Kerry, who will leave office in 10 days, warned last Friday of "an absolute explosion" in the Middle East should President-elect Donald Trump decide to move the U.S. embassy to Jerusalem.

Such a move could lead to violence flaring up in Israel, the West Bank and across the Middle East, and have a negative impact on relations between Israel, Egypt and Jordan,  Kerry said in an interview with CBS.

"It is also particularly despicable that Kerry is demanding that the Trump administration should follow a 'terrorism pays' policy.  No self-respecting democracy can allow its actions to be governed by terrorist threats.   If we allowed our lives to be ruled by threats of terror, or by what might “inflame” a terrorist, we’d never travel through an airport or go to a mall. And it is outrageous that such a threat is coming from a U.S. official," added Klein.

"The U.S. embassy is located in the capital of every nation other than Israel ... it’s time for that sort of discrimination to end," said Klein.  "Kerry again tried to portray himself as a great friend of Israel while he was stabbing Israel in the back."

President-elect Trump has promised on numerous occasions, including to Prime Minister Benjamin Netanyahu personally in a meeting in late September,  to quickly move the embassy to Jerusalem once he takes office.  Trump told Netanyahu that if elected, "a Trump administration would finally accept the long-standing Congressional mandate to recognize Jerusalem as the undivided capital of the State of Israel."

Trump's appointment of David Friedman as his new ambassador to Israel widely taken as a sign he means to make good on his promise. Friedman has already made it clear he will live and work in Jerusalem, even though the State Department said recently it knows of no plans to move the embassy.

Wasting no time last week, immediately after the new U.S. Congress was sworn in on Tuesday, three Republican senators introduced a bill to force the State Department to move the U.S. Embassy in Israel to Jerusalem.

Senators Ted Cruz, Texas, Mario Rubio, Florida and Dean Heller, Nevada, submitted the "Jerusalem Embassy and Recognition Act" to fulfill the promises to relocate the embassy from Tel Aviv to Israel's capital. The bill would withhold certain funds from the State Department until the move is completed.

Palestinian President Mahmoud Abbas has also sent a letter to Trump warning the incoming American leader of the negative implications of moving the American embassy from Tel Aviv to Jerusalem.

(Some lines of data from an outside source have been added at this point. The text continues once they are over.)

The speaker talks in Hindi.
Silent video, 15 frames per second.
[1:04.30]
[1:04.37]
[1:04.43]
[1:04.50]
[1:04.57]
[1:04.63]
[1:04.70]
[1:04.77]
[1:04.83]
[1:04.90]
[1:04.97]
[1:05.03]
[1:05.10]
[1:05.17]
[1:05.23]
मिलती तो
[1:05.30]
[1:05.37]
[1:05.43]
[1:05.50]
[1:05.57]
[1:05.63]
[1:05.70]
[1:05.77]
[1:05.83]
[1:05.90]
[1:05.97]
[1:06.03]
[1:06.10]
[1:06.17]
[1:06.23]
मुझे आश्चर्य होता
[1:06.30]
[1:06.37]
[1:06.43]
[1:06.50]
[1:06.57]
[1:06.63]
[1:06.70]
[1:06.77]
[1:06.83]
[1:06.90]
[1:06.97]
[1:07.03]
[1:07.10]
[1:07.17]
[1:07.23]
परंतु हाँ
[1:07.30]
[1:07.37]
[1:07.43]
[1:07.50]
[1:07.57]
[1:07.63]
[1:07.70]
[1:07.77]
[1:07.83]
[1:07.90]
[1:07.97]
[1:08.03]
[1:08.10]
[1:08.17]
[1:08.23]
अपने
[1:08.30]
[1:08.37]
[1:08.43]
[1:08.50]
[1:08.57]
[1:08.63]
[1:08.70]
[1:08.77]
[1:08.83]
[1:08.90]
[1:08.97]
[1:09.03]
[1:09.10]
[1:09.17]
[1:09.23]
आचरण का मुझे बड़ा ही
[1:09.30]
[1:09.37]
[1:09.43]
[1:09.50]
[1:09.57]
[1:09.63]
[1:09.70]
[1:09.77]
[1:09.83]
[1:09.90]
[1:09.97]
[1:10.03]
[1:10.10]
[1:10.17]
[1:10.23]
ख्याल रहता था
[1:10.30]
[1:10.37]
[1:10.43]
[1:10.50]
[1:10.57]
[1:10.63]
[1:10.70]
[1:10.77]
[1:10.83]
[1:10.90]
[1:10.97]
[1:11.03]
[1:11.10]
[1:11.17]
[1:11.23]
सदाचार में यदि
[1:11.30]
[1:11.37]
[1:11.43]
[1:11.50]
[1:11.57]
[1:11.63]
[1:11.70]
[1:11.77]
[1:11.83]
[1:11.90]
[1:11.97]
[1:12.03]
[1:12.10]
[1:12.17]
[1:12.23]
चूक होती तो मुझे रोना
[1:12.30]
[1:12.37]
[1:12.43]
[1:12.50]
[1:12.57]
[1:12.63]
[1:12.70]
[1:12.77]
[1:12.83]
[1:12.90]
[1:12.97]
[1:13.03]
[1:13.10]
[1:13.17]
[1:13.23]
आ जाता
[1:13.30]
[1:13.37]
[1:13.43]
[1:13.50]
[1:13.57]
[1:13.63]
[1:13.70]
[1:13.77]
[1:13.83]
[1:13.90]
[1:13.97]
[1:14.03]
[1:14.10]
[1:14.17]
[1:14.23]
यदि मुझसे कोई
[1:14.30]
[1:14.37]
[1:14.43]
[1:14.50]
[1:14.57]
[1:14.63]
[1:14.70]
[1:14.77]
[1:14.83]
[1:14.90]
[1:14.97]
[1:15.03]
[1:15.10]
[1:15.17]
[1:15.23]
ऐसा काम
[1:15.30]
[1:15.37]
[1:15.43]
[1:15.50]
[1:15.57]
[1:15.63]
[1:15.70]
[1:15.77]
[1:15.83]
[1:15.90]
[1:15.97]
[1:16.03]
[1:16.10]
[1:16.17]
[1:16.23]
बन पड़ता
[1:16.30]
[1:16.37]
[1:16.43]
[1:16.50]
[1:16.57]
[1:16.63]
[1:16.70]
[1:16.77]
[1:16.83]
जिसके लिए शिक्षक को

According to the official Palestinian news agency Wafa, Abbas called on Trump to reconsider his support for such a move. "Abbas told Trump that such [a] move will likely have [a] disastrous impact on the peace process, on the two-state solution and on the stability and security of the entire region, since Israel’s decision to annex East Jerusalem contradicts with international law," the statement said.